Peach season is undoubtedly one of my favorites. There is little as wonderful as biting into a fragrant, juicy peach, and feeling the juice dribble down your chin and arms as you enjoy the true flavor of summer. I hate getting messy when I eat, but I love peaches, so I’ve learned to just let it slide. Last fall I went apple picking, and can remember sneaking into the cordoned off peach part of the orchard, plucking the last of the plump orange fruits from the trees. Those peaches were incredible — so fragile and tender I had to carry them oh-so-gently back to the car, carefully giving them their own space on the car seat for the ride home. But they were worth it — rule breaking and all.
The peaches I used in these bars were rightfully purchased from the local farm store near my parents house, and they too were delicious. Not quite ripe in their centers, but absolutely perfect for baking. I paired them with Massachusetts native blueberries in these pie bars, and the results were just heavenly. My parents had company over the evening I made these, so before departing for drinks with an old friend, I kindly asked my Mom to save half the pan so I could snap some blog photos the next day.
However, hours later I returned home to find a measly 4 bars sitting there in the pan, hacked to pieces. When my Mom laughed and said that’s all that was left, I thought she must have been joking. Perhaps she’d sat aside half the pan elsewhere for safe keeping? But no, four grown adults nearly devoured an entire pan of these Blueberry Peach Pie Bars… in one evening. I was admittedly delighted that they enjoyed these so much, so the frustration over having my blog ‘props’ eaten fell away. Luckily with what was left, I still managed to snap a few photos!
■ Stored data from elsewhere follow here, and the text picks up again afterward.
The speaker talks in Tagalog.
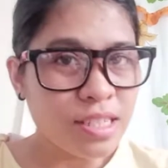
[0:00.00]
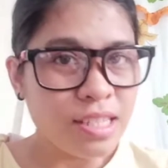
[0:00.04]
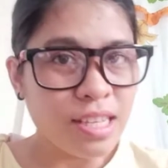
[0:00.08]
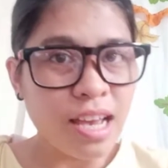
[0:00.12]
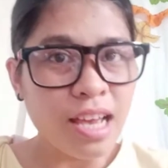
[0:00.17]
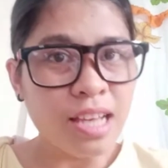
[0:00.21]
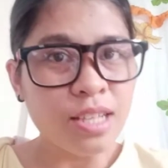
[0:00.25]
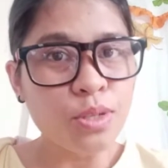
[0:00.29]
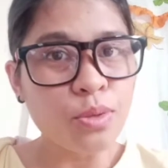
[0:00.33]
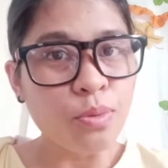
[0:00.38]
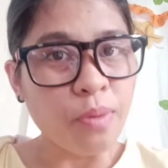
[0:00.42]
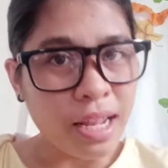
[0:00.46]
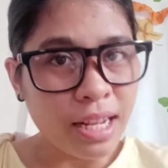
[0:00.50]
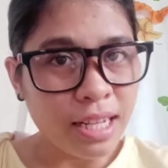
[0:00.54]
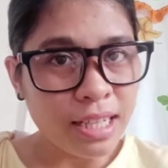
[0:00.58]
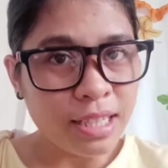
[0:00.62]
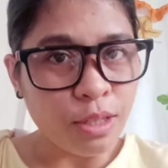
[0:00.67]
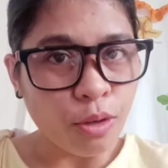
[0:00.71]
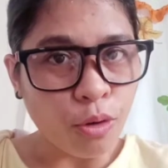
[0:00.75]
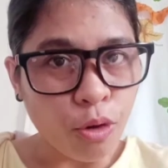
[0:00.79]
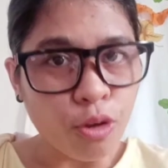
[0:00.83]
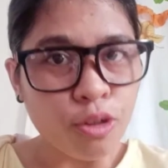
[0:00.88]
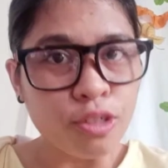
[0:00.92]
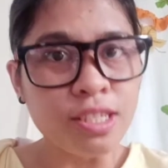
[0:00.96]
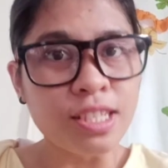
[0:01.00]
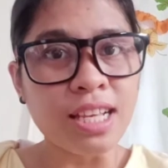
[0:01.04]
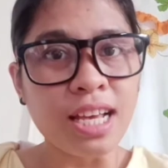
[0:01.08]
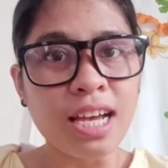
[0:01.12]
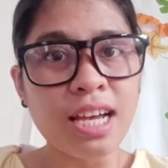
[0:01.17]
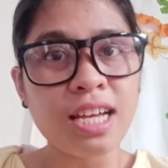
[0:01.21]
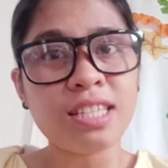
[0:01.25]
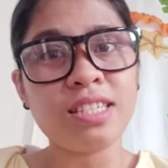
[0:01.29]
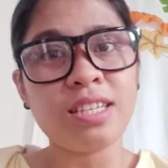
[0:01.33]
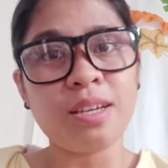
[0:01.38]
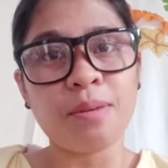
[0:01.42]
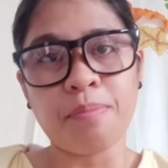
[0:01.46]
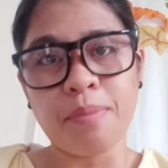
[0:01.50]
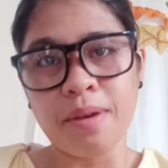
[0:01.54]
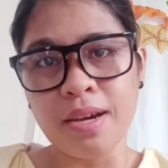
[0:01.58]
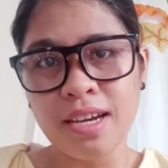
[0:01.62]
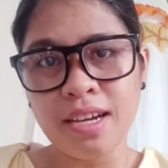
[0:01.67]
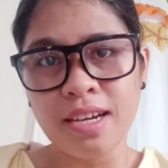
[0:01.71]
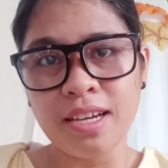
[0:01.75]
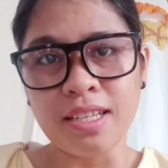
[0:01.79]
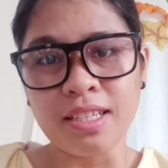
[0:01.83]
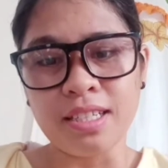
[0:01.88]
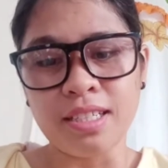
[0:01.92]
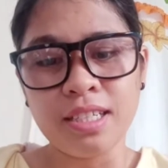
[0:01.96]
sa sweldo sa
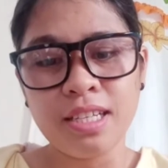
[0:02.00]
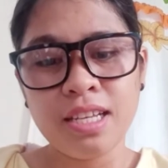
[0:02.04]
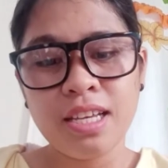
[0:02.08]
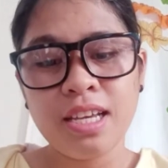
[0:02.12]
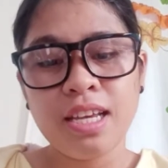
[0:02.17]
Japan.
These bars are really unique, and a lot different from more traditional fruit pie bars. The filling is really what sets them apart, with a sour cream base, loaded with chunks of fresh fruit. It bakes up into a really tender, flavorful custard that is not too sweet. The flavors here are really nicely balanced, and I found the texture and weight of these bars to be lighter than other similar desserts, making this the ultimate summer barbecue treat. The crust and topping dough I made with half spelt flour — which is quickly becoming my favorite all-purpose substitute — and it gives a nice contrast to the tender centers.
You could absolutely play around with different fruit in this recipe — I think strawberries would be fantastic, and raspberries, too. You could swap out peaches for apricots, or even try cherries. I will definitely be making these again!